Would you please copy every line below that includes the string "video"?

# Extracted records

--------------------

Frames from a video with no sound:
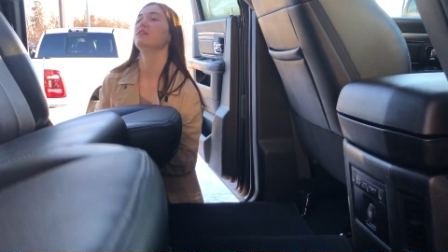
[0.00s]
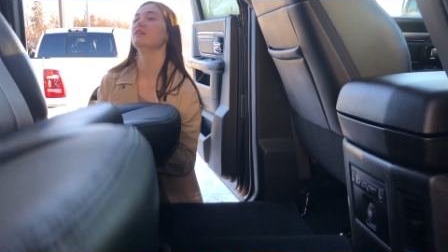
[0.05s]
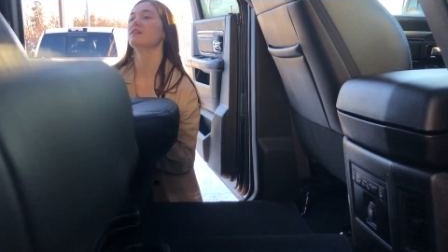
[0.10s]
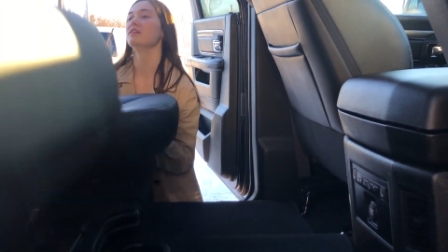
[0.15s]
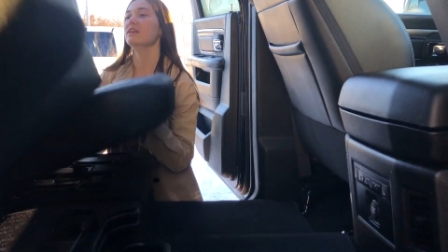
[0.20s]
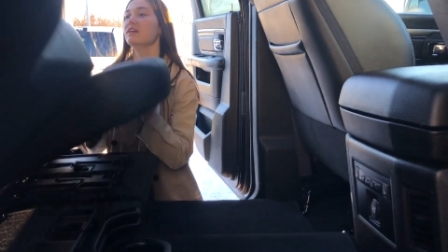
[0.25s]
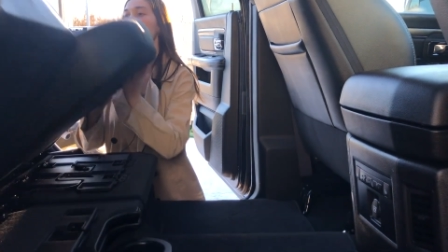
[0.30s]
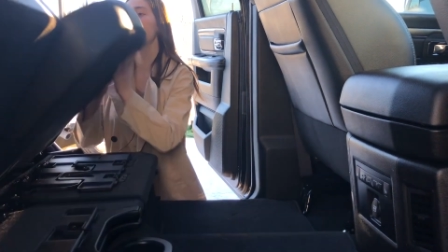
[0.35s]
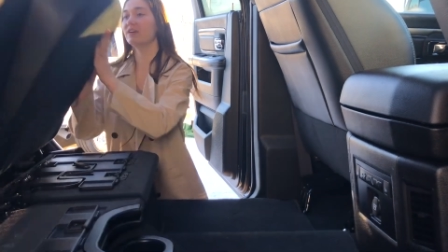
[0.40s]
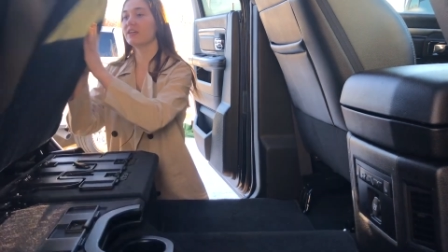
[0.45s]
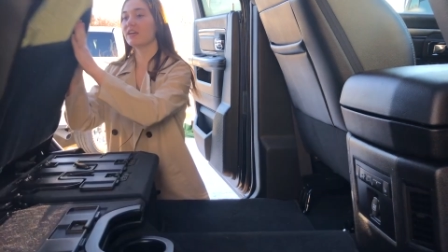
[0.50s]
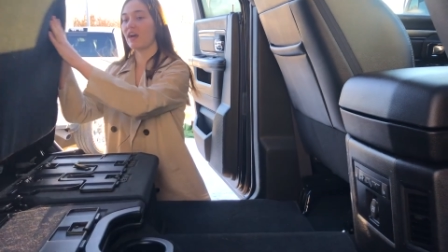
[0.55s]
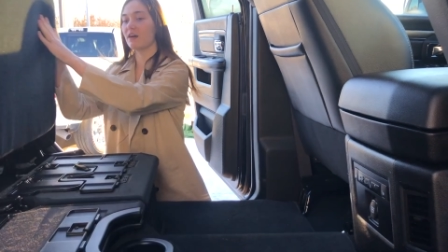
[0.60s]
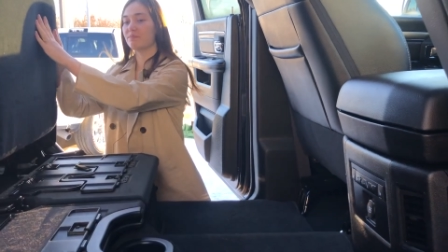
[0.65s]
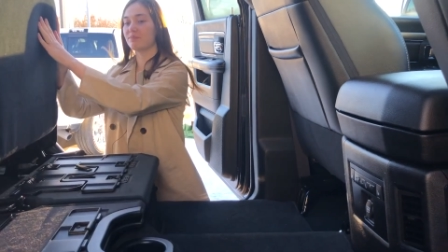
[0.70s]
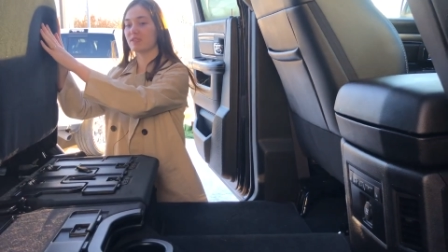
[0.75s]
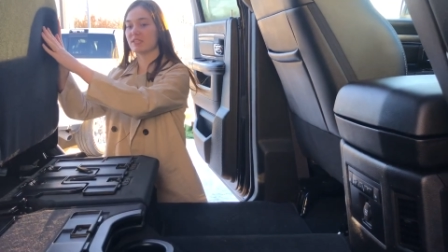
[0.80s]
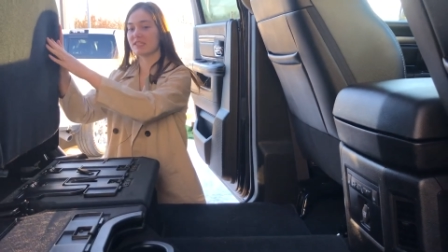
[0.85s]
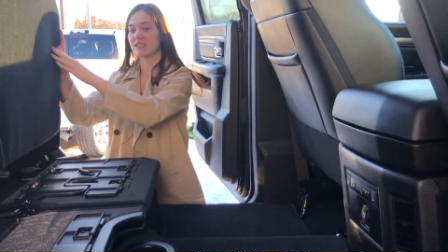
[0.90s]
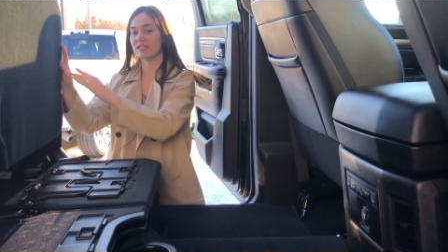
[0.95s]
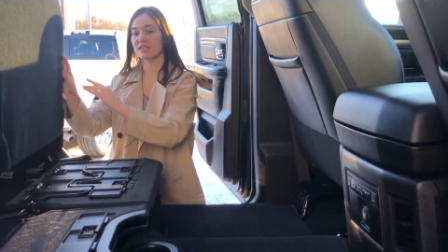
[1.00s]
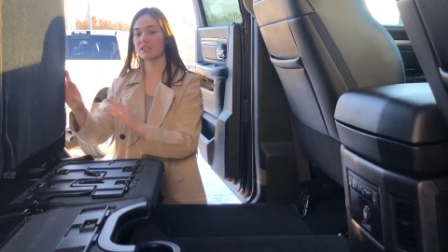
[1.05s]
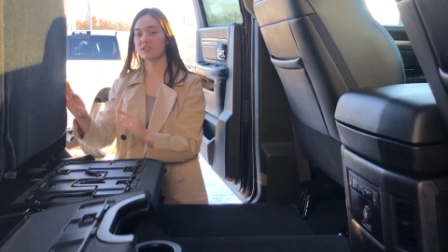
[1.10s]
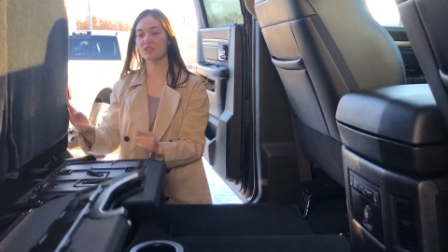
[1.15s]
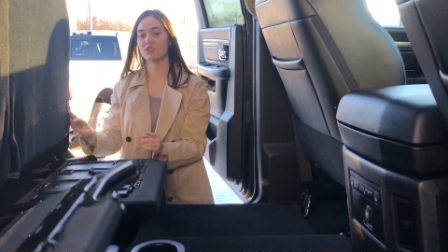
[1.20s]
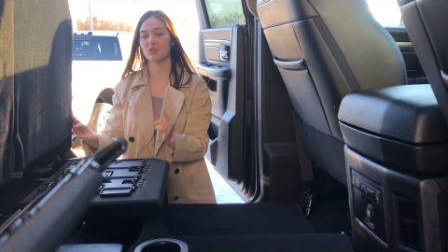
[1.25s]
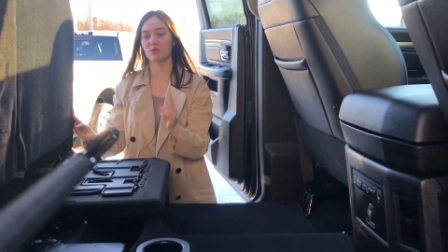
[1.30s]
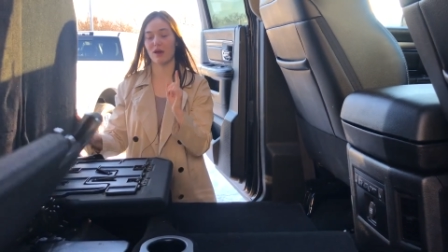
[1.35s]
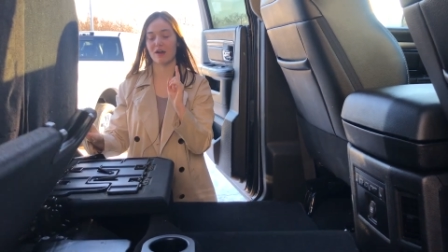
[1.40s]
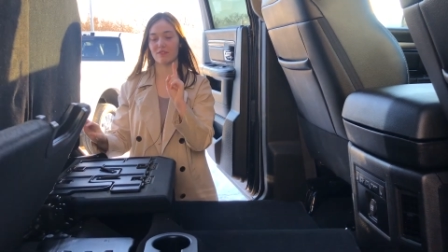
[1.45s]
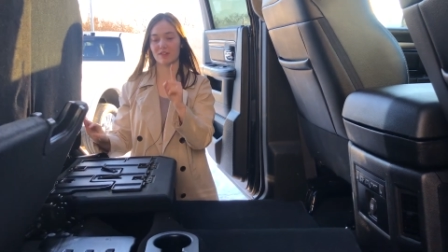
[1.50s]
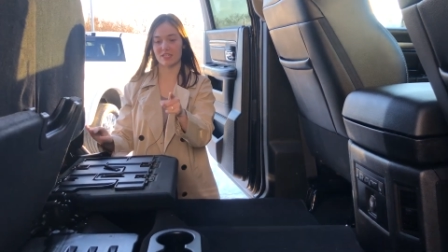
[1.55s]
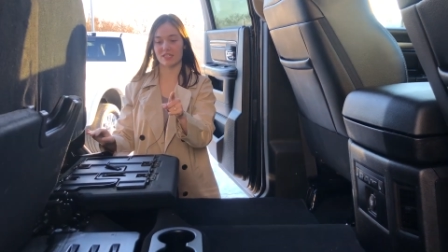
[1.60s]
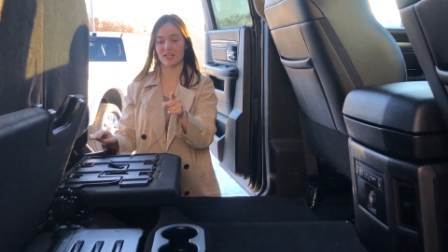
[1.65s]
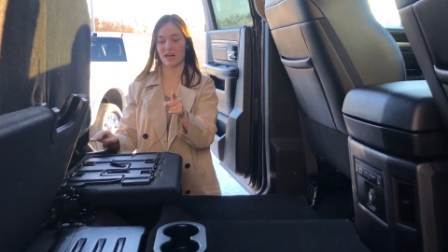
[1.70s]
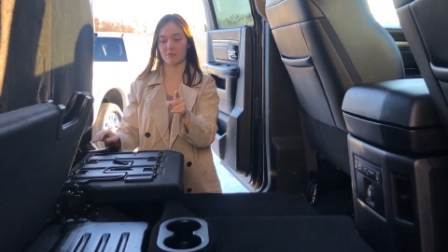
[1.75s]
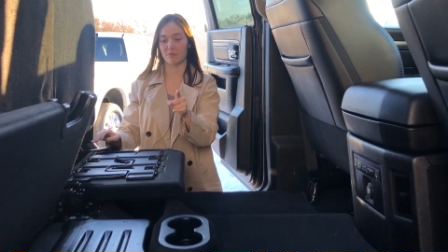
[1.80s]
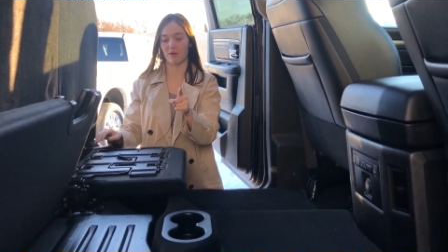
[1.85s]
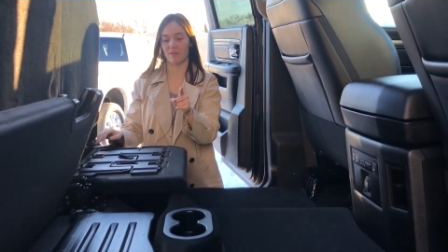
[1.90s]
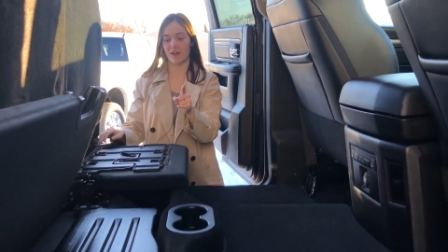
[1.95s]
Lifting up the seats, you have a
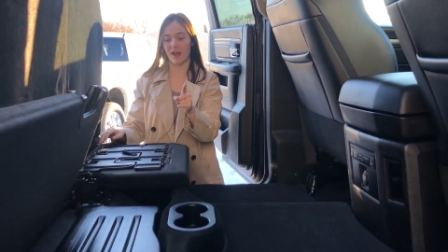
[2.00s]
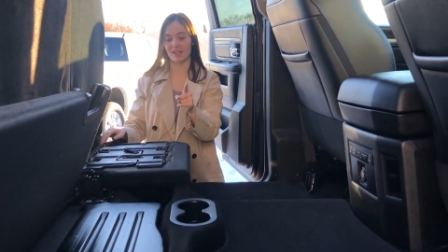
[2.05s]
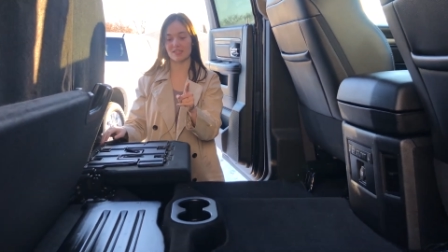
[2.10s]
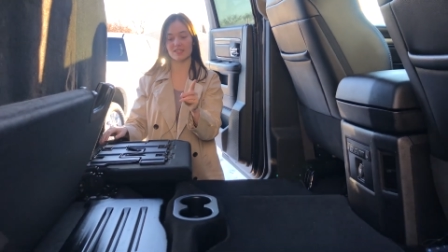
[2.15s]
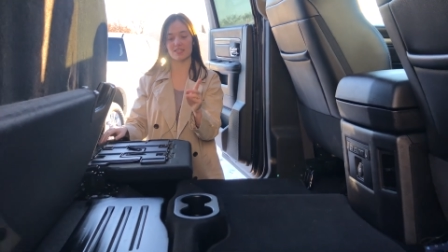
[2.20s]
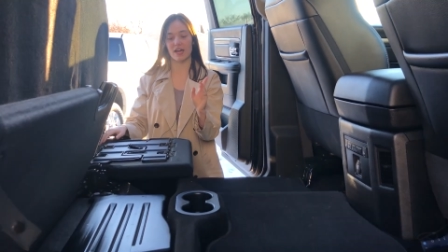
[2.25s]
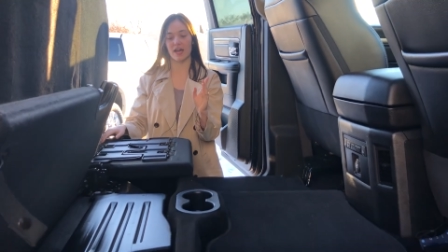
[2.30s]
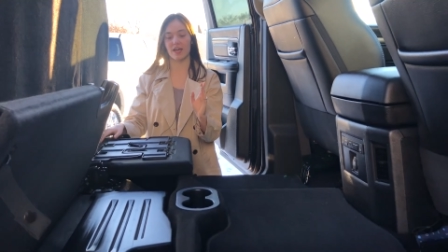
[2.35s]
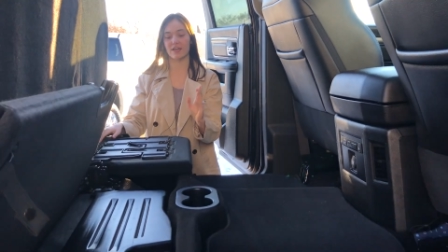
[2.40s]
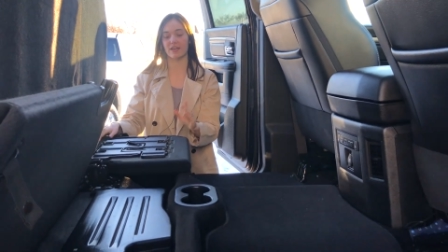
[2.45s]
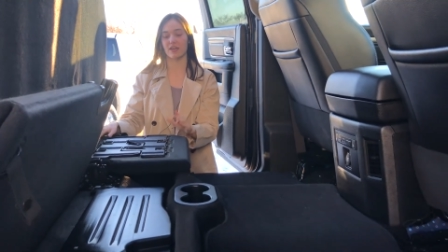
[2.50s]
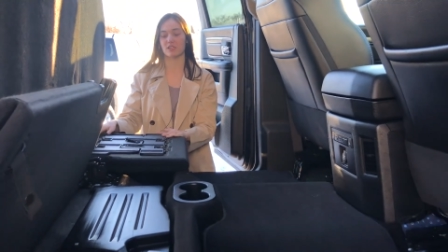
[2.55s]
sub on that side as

--------------------

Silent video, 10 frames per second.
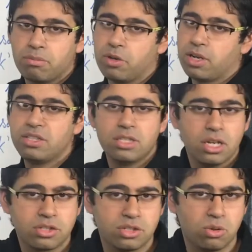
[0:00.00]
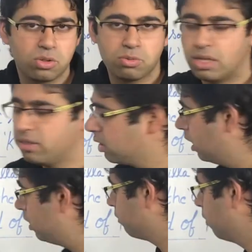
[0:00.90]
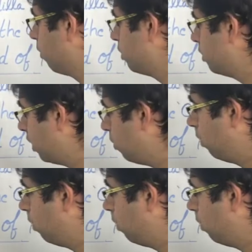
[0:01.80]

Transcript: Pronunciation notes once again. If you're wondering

--------------------

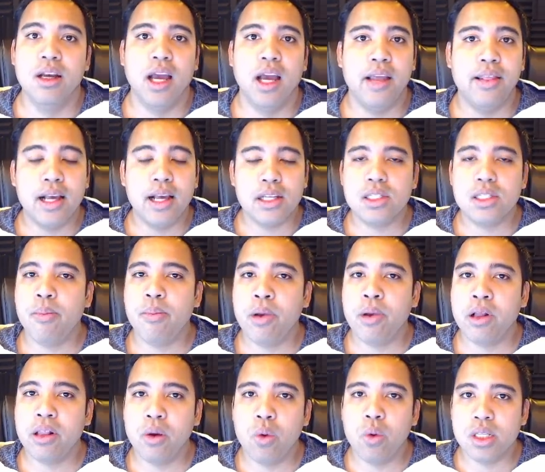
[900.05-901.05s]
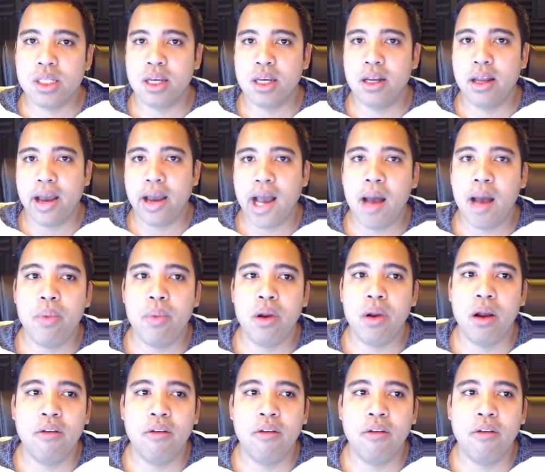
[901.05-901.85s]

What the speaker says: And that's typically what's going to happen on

--------------------

# Worked solution
Frames from a video with no sound:
Silent video, 10 frames per second.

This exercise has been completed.